Brief:
The copy you give must match the records exactly, except that it holds no images.

Input data:
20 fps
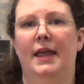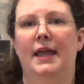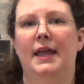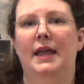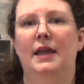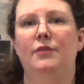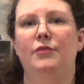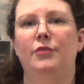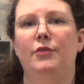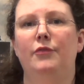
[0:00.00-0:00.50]

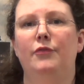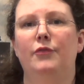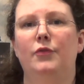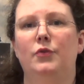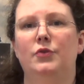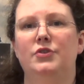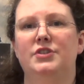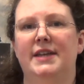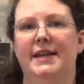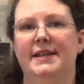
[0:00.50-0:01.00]
If the
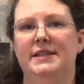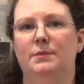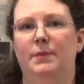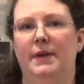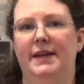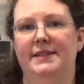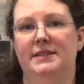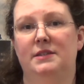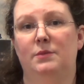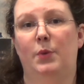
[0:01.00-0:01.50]
fraud takes
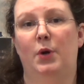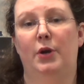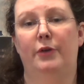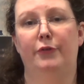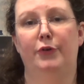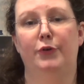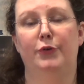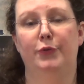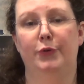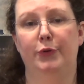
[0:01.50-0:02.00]
place as part of
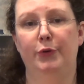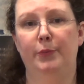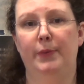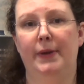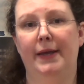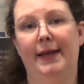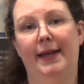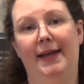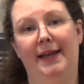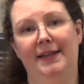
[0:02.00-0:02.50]
a group
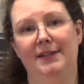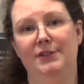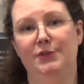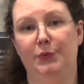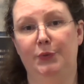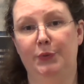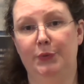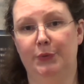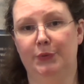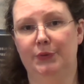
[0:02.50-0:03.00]

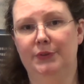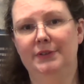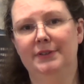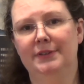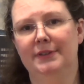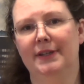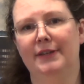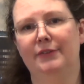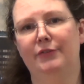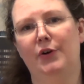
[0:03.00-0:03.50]
and/or
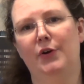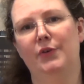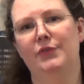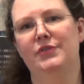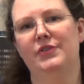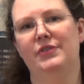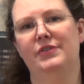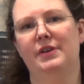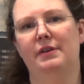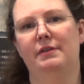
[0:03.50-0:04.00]
involves
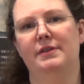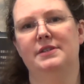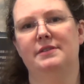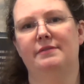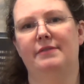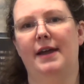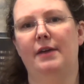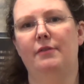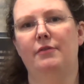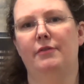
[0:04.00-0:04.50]
a series
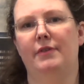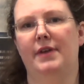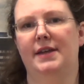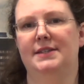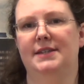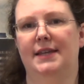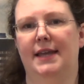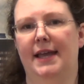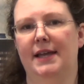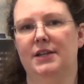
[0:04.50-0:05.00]
of
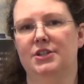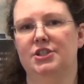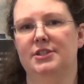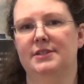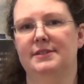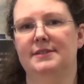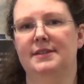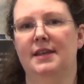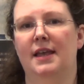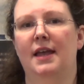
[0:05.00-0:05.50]
aggravating
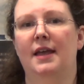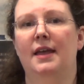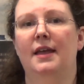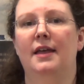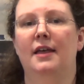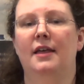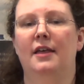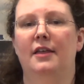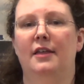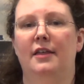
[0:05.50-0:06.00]
actions,
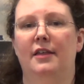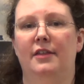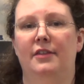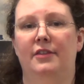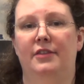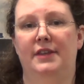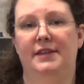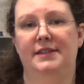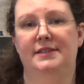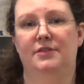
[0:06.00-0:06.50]

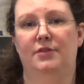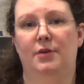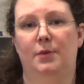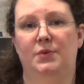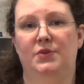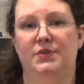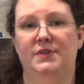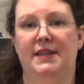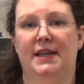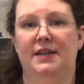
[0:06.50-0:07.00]
these
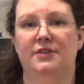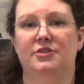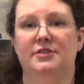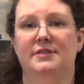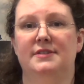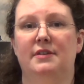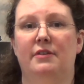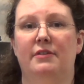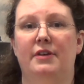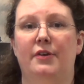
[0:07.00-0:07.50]
criminal
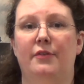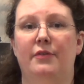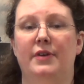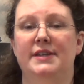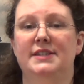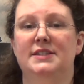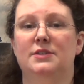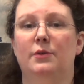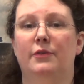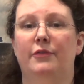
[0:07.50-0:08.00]
sanctions are
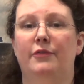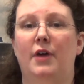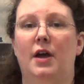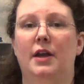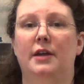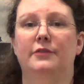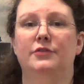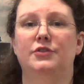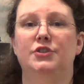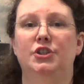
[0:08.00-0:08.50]
increased to a fine
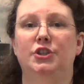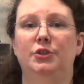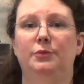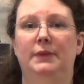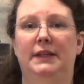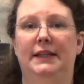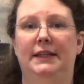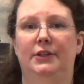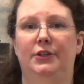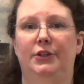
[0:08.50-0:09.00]
of €2
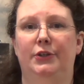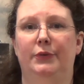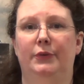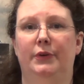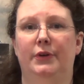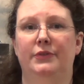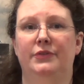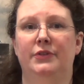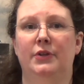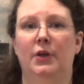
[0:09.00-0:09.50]
million
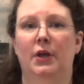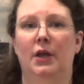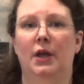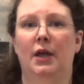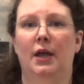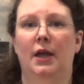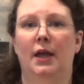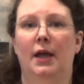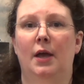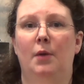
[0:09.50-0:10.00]

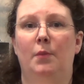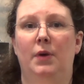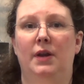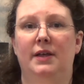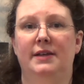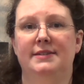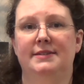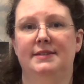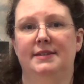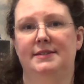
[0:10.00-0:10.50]

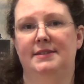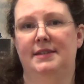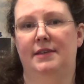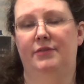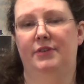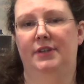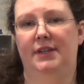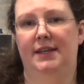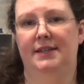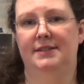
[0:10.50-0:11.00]
plus a 7-year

Answer to the problem:
20 fps
[0:00.00-0:00.50]

[0:00.50-0:01.00]
If the
[0:01.00-0:01.50]
fraud takes
[0:01.50-0:02.00]
place as part of
[0:02.00-0:02.50]
a group
[0:02.50-0:03.00]

[0:03.00-0:03.50]
and/or
[0:03.50-0:04.00]
involves
[0:04.00-0:04.50]
a series
[0:04.50-0:05.00]
of
[0:05.00-0:05.50]
aggravating
[0:05.50-0:06.00]
actions,
[0:06.00-0:06.50]

[0:06.50-0:07.00]
these
[0:07.00-0:07.50]
criminal
[0:07.50-0:08.00]
sanctions are
[0:08.00-0:08.50]
increased to a fine
[0:08.50-0:09.00]
of €2
[0:09.00-0:09.50]
million
[0:09.50-0:10.00]

[0:10.00-0:10.50]

[0:10.50-0:11.00]
plus a 7-year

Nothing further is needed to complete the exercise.